-- Task goal --
Repeat what the lines below say, word for word, and skip every image.

** Opening Material provided block **

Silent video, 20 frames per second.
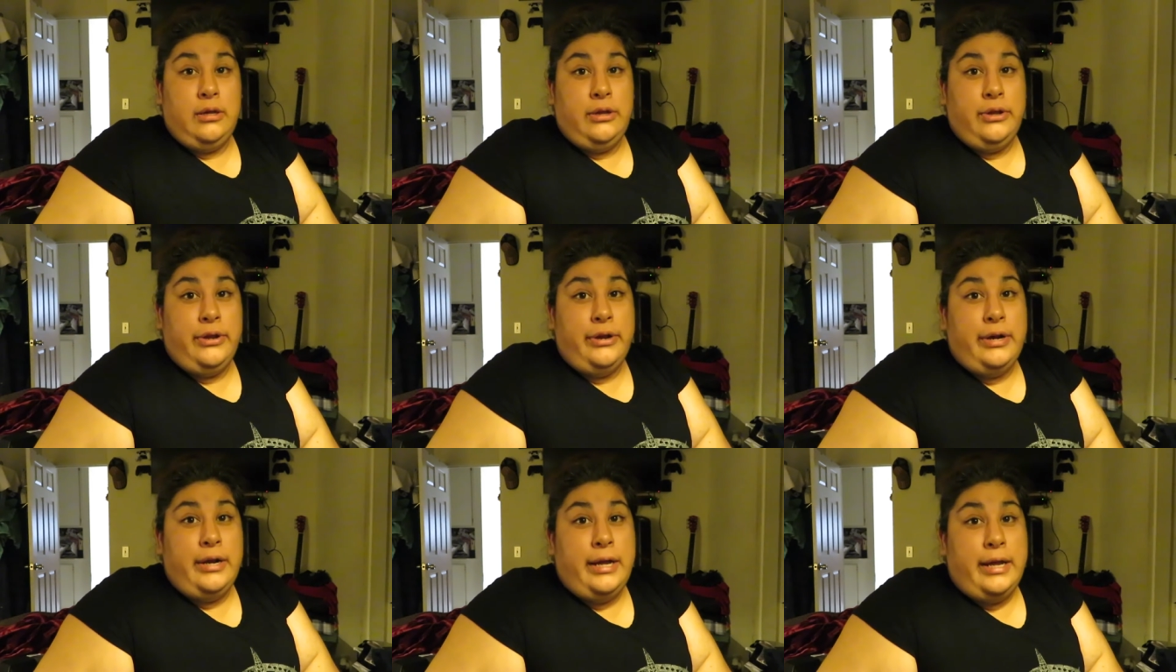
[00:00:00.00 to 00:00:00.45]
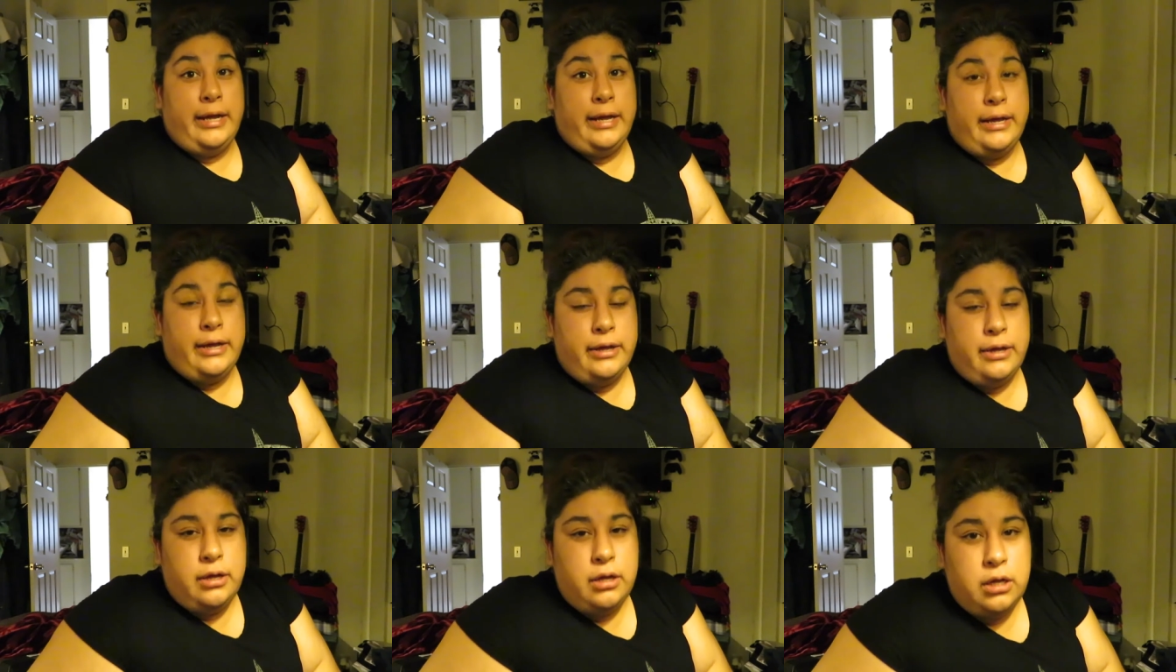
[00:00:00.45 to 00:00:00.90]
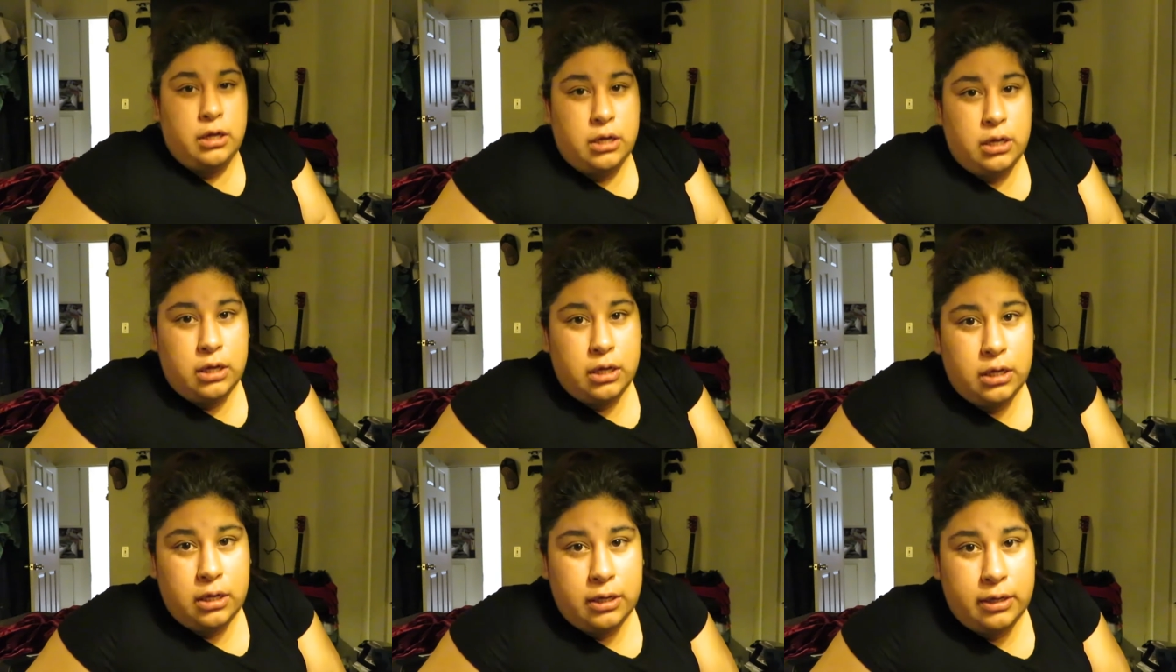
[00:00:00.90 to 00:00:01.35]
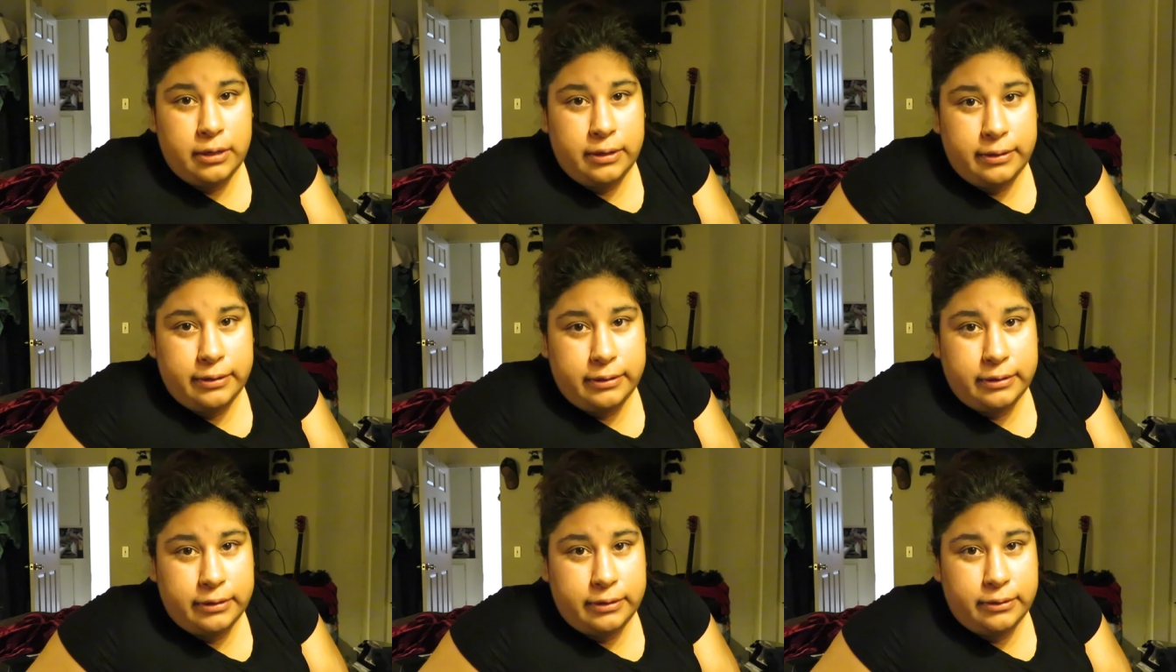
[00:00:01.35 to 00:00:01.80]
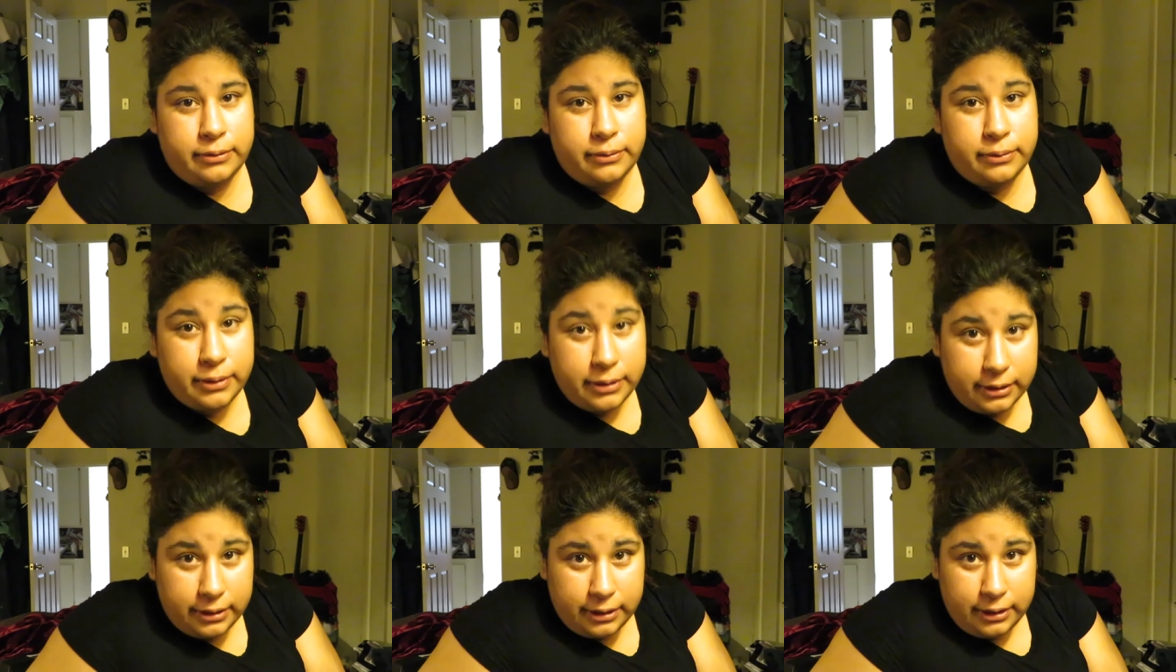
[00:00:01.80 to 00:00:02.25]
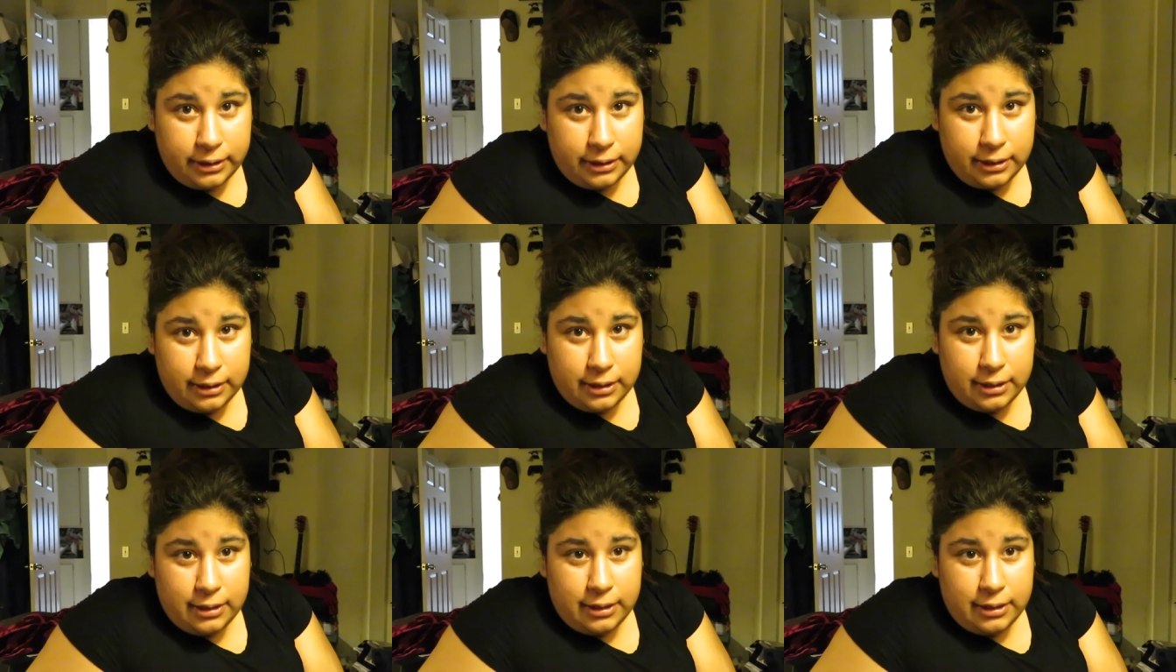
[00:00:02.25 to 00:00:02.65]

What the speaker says: You're like, really?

** Closing Material provided block **

-- Response area --
Silent video, 20 frames per second.
[00:00:00.00 to 00:00:00.45]
[00:00:00.45 to 00:00:00.90]
[00:00:00.90 to 00:00:01.35]
[00:00:01.35 to 00:00:01.80]
[00:00:01.80 to 00:00:02.25]
[00:00:02.25 to 00:00:02.65]

What the speaker says: You're like, really?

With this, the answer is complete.